Ms. Royal reported the harassment to Mr. Granger.  The Assistant Manager told her to let it "slide."  He added something like she knows how men are when they first get out of prison.

At a meeting held to address concerns, Ms. Royal complained about the sniffing.  One of the maintenance men said he had a medical condition.  The other said he needed to get a "release."  Another coworker said the maintenance man had the "wrong thing" on his mind.  Later that day, Ms. Royal, Mr. Granger and Ms. Brazil met for another time to discuss the new leasing manager’s concerns.  The leasing manager was fired later that day, Aug. 6, Thursday.  The alleged basis was that she swatted a fly too hard and that she slammed a door.  She was fired just four days after starting her job. 

The employer argued this harassment was not based on Ms. Royal’s gender, but offered no alternative motive.  The lower court had found that the harassment was not "serious" enough.  The lower court granted the employer’s motion for summary judgment.

The conduct, said the trial court, consisted of several, isolated incidents.  See lower court opinion here.  The district court even observed about the incident in which the maintenance man had sat facing her with an erection for several minutes, that he did not touch her or say anything to her.  But, in so doing, the court is clearly drawing its own factual conclusions, in contravention of every summary judgment precedent.  Indeed, one could argue that a man sitting with an erection, silently staring at a woman and saying nothing is more threatening than a grope or physical assault.  

And, as the appellate court pointed out, two men would not stand over a male worker and sniff some twelve times a day.  Their behavior was surely related to Ms. Royal’s gender.  Or, as the appellate court should have pointed out, there is ample basis for a jury to conclude the men’s behavior was related to the plaintiff’s gender.  

The lower court found that the "need a release" statement did not necessarily refer to sex, and it was not said directly to Ms. Royal at that meeting.  But, noted the Fifth Circuit, the remark was clearly aimed at the situation presented at the meeting.  More importantly, the lower court was inherently drawing factual conclusions in making such a finding.  The purpose of summary judgment is not to make factual conclusions but to ascertain whether there is any factual support for a particular allegation. 
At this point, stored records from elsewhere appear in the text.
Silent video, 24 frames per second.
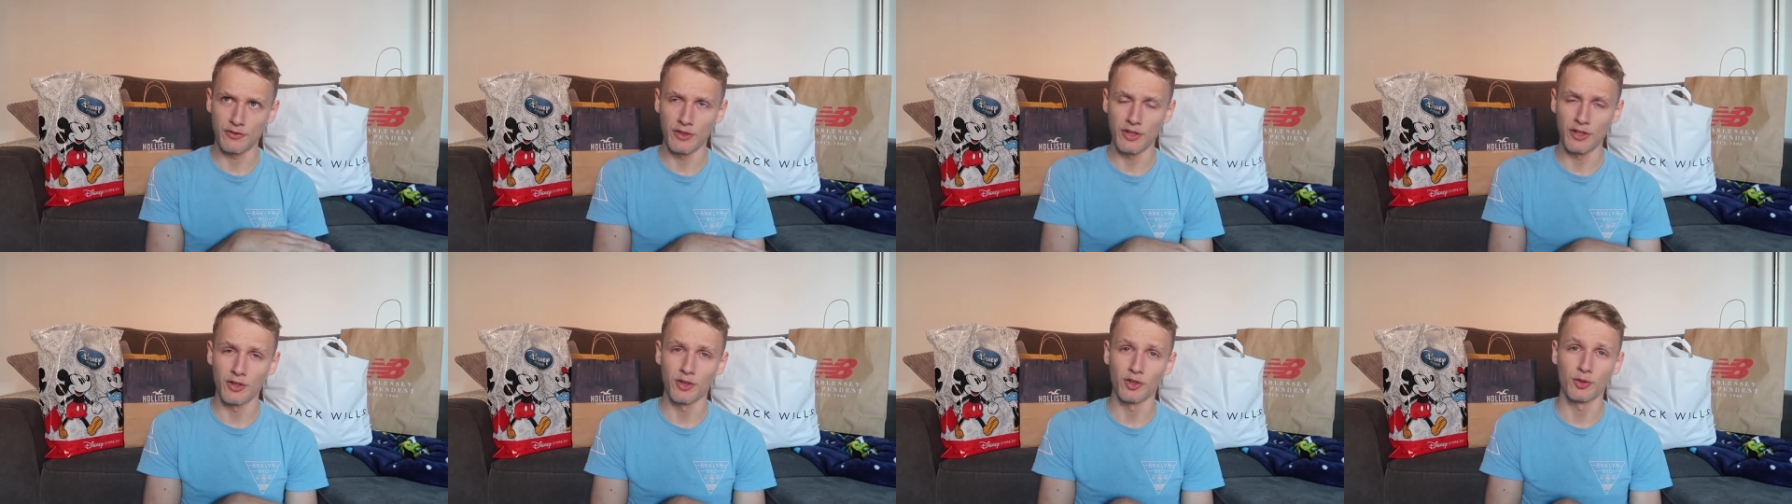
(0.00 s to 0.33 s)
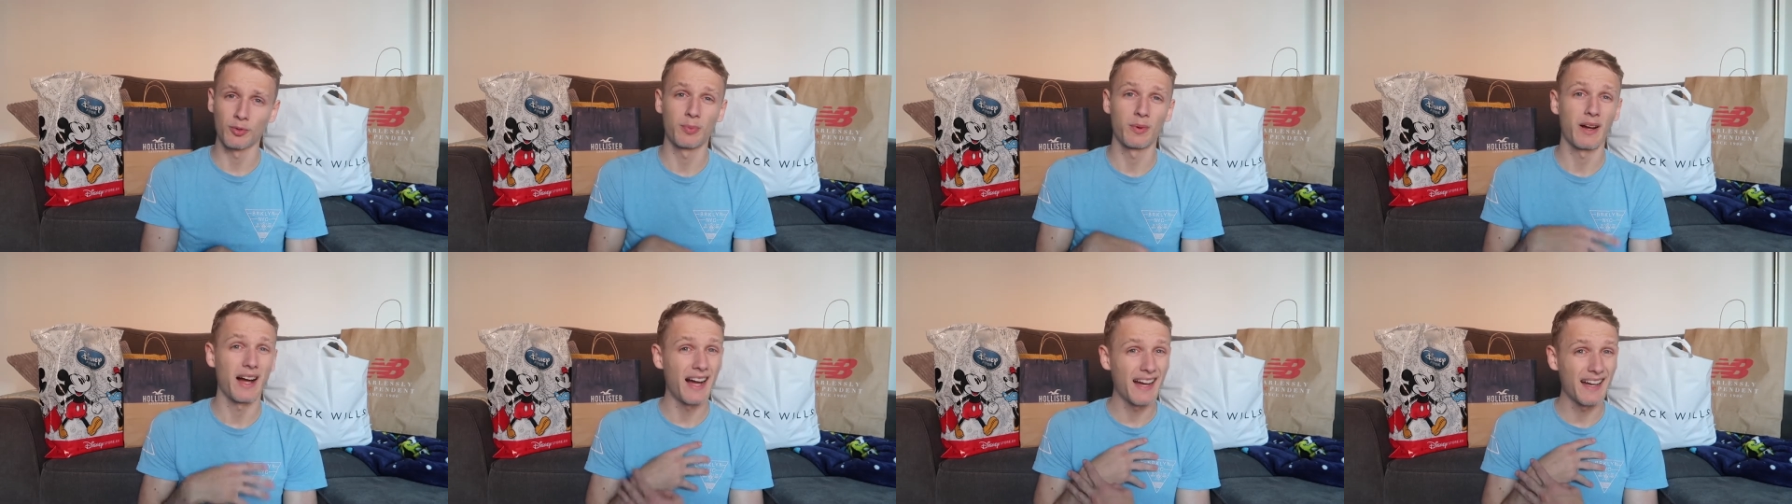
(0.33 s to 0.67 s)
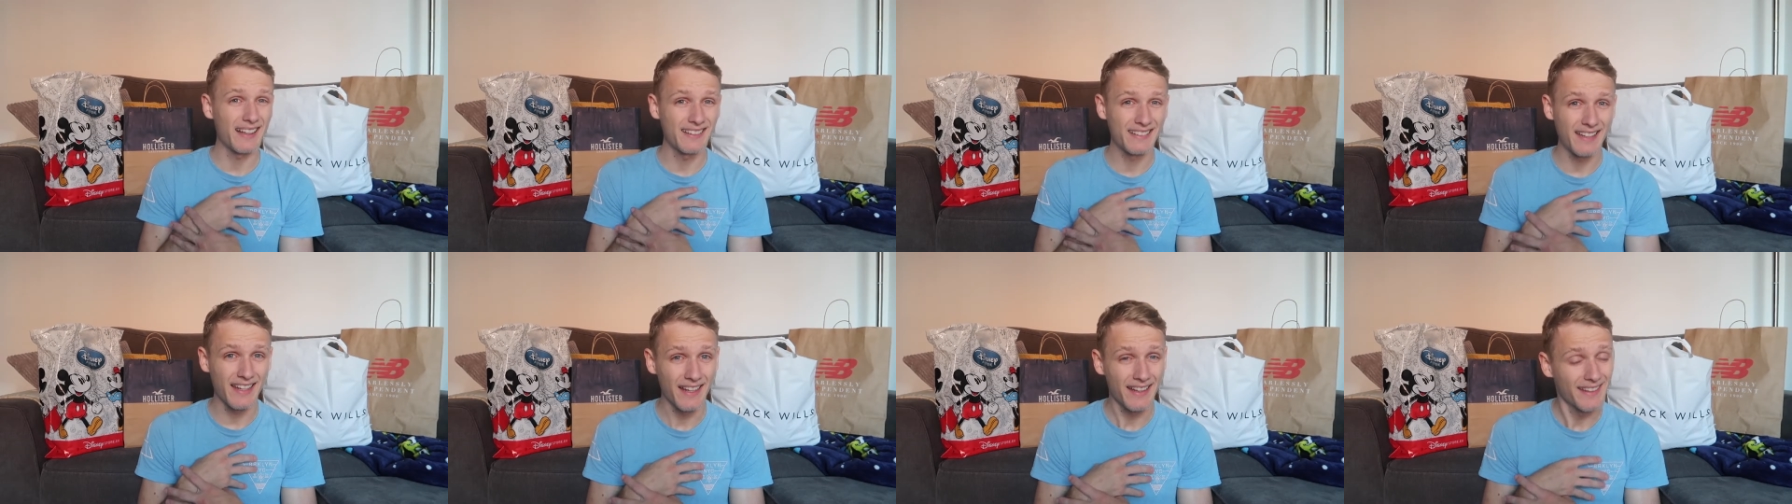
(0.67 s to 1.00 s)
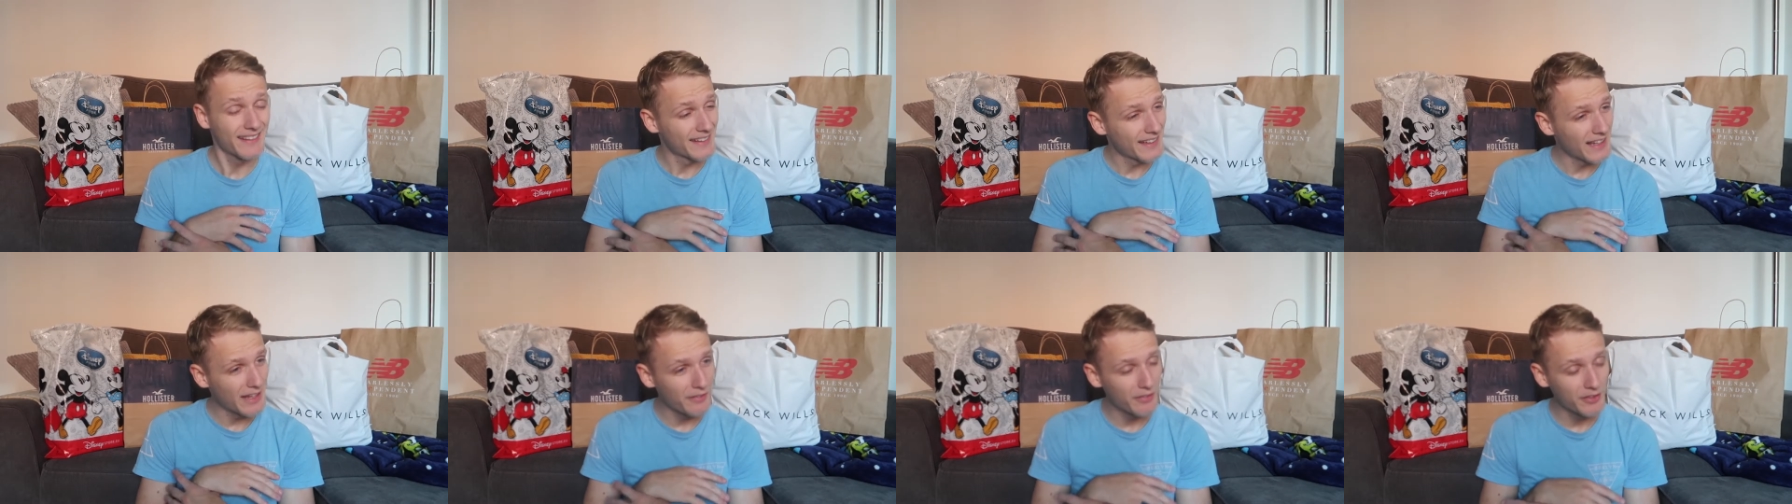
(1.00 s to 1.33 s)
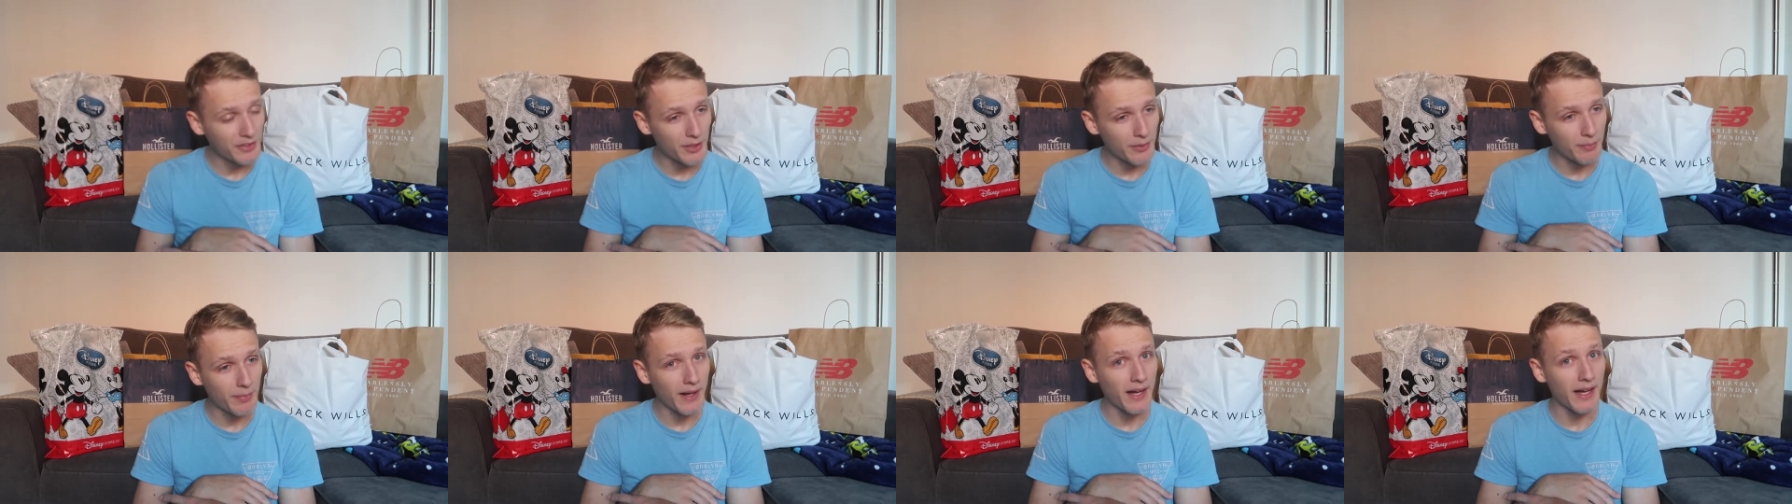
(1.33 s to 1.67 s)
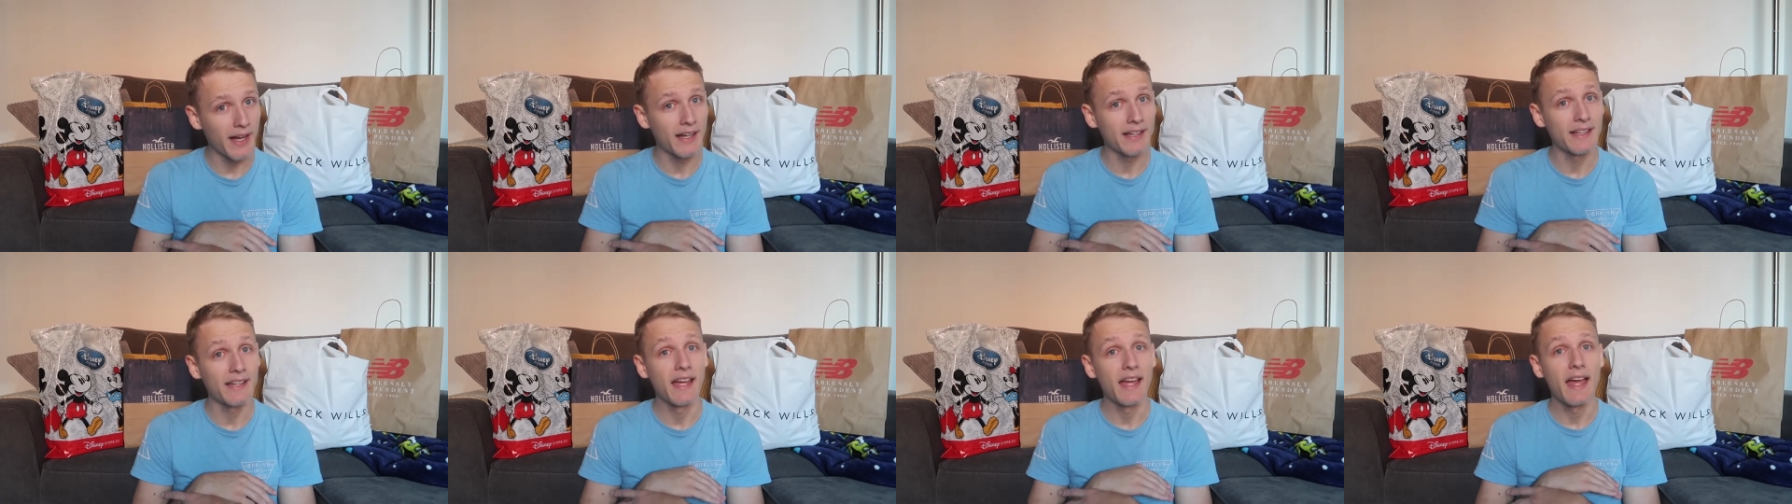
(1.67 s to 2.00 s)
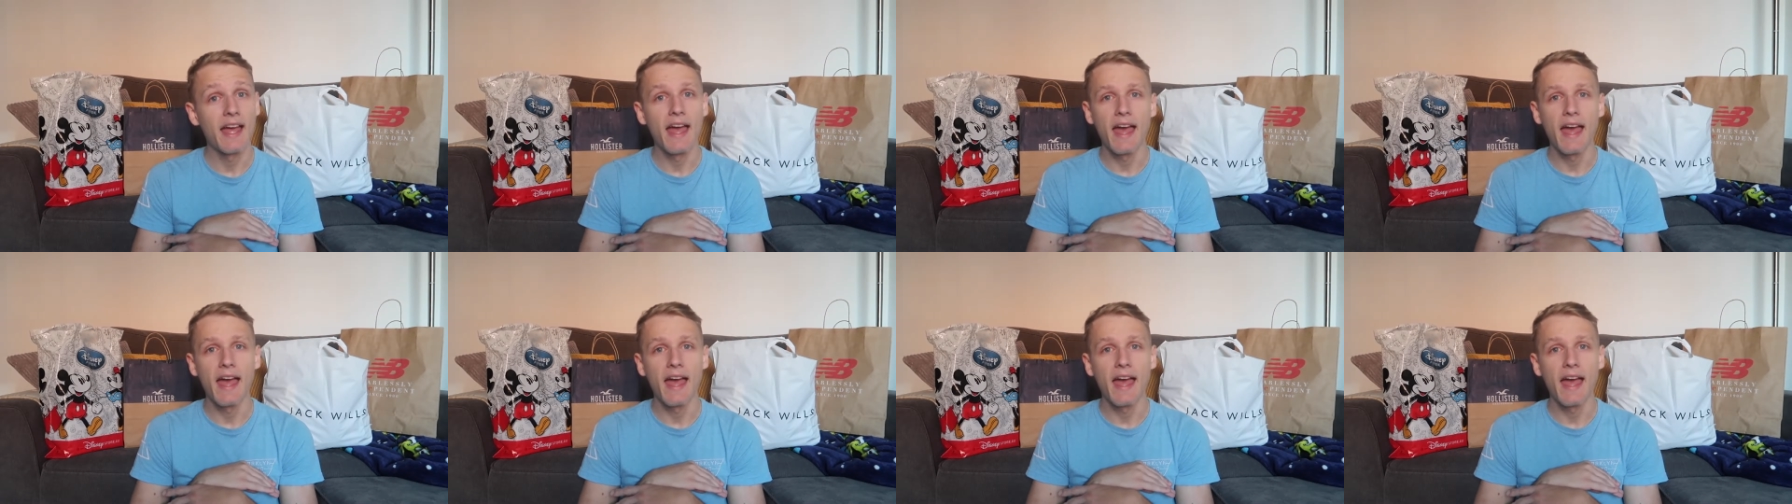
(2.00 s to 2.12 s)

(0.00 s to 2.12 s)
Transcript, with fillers: videos, but I tend never to buy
The challenge in making out a harassment case is showing that the harassment is "pervasive."  In this case, the lower court said it was not pervasive, while the upper court disagreed.  The lower court relied on older cases which incorrectly used a "severe and pervasive" standard.  The Fifth Circuit says, however, the correct standard is "severe or pervasive."   As the Fifth Circuit noted, here the time frame is much compressed.  Ms. Royal worked for the apartment complex only four days.  Yet, there was were many incidents in this mere four days.  This harassment was pervasive.  

The Fifth Circuit has conveyed some expression on this issue.  In two cases, it used the severe and pervasive standard.  In one other case, it said the harassment had to be severe or pervasive.  Now, it has issued a second decision using the "severe or pervasive" standard.  This is confusing since the seminal case, Meritor Savings Bank v. Vinson, 477 U.S. 57. 67 (1986), used the severe or pervasive standard.  It appears the Fifth Circuit made a simple, but critical typographical error in the two earlier decisions. 

So, the Fifth Circuit reversed the summary judgment.  And, we must wonder how a trial judge and magistrate judge could find this conduct in a small, confined space, some twelve times or more per day to be anything but "serious."  That is, how could a judge and a magistrate judge find there to be no genuine factual issue whether this harassment was not serious?  How could the magistrate judge and trial judge find these incidents to be "isolated?"  Such a finding suggests a result-oriented decision.